EXERCISE BRIEF ▸ The response should contain all of the records, copied exactly, and none of the images.

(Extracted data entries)
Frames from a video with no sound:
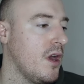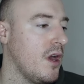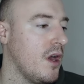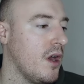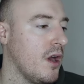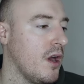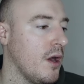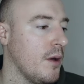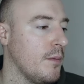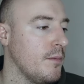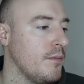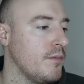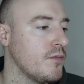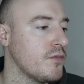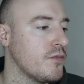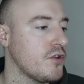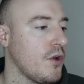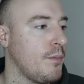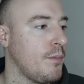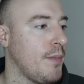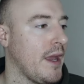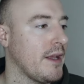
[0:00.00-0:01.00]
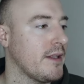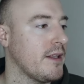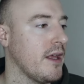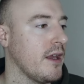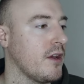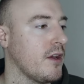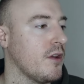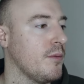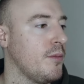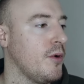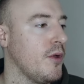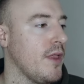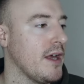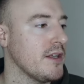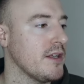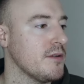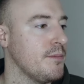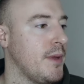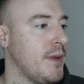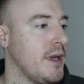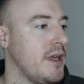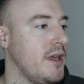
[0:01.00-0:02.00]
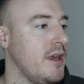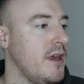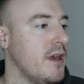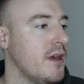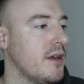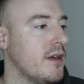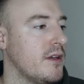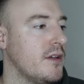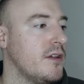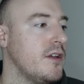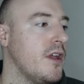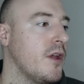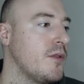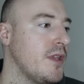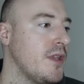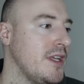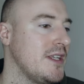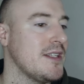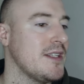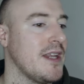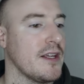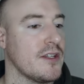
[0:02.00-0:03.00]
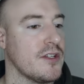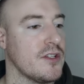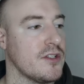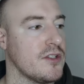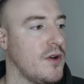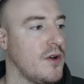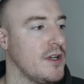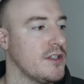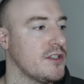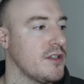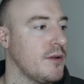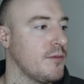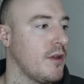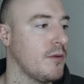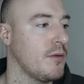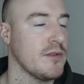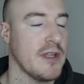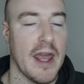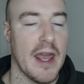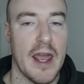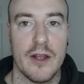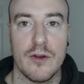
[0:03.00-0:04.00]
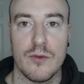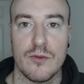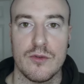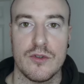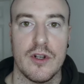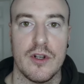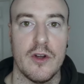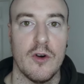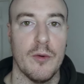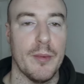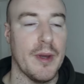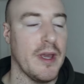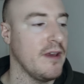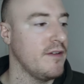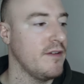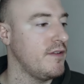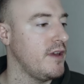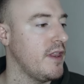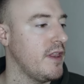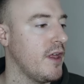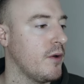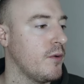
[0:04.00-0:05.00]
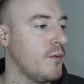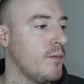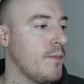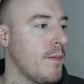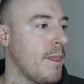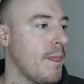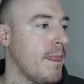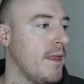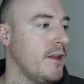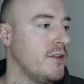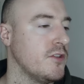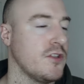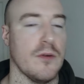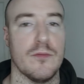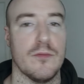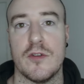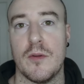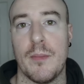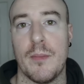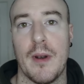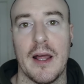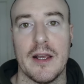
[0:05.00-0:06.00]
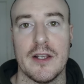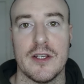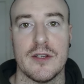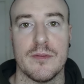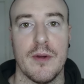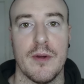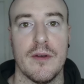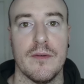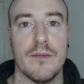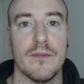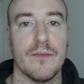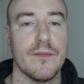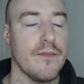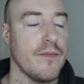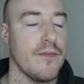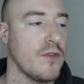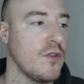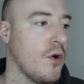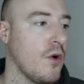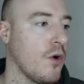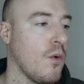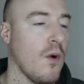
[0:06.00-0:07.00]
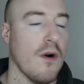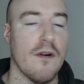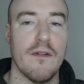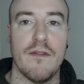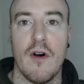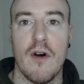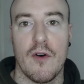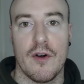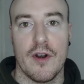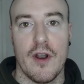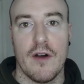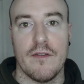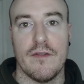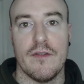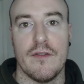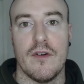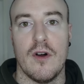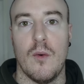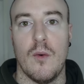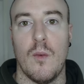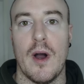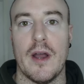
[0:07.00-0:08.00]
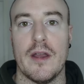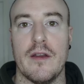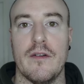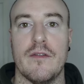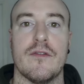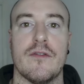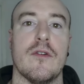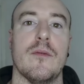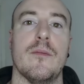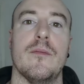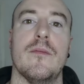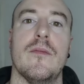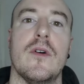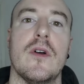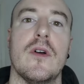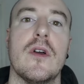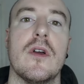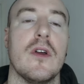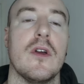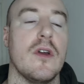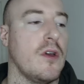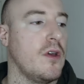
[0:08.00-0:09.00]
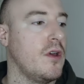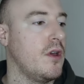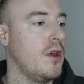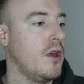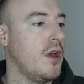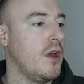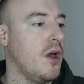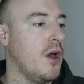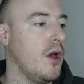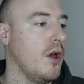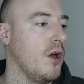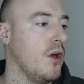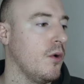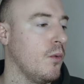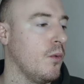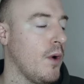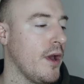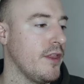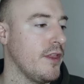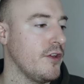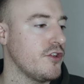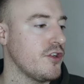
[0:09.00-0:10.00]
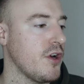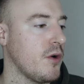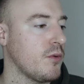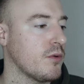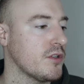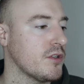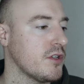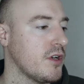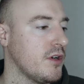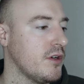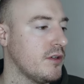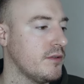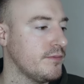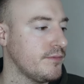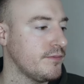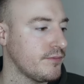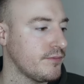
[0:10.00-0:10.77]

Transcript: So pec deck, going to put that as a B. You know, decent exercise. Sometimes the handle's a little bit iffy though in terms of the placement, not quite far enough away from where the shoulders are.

WRITTEN SOLUTION ▸
Frames from a video with no sound:
[0:00.00-0:01.00]
[0:01.00-0:02.00]
[0:02.00-0:03.00]
[0:03.00-0:04.00]
[0:04.00-0:05.00]
[0:05.00-0:06.00]
[0:06.00-0:07.00]
[0:07.00-0:08.00]
[0:08.00-0:09.00]
[0:09.00-0:10.00]
[0:10.00-0:10.77]

Transcript: So pec deck, going to put that as a B. You know, decent exercise. Sometimes the handle's a little bit iffy though in terms of the placement, not quite far enough away from where the shoulders are.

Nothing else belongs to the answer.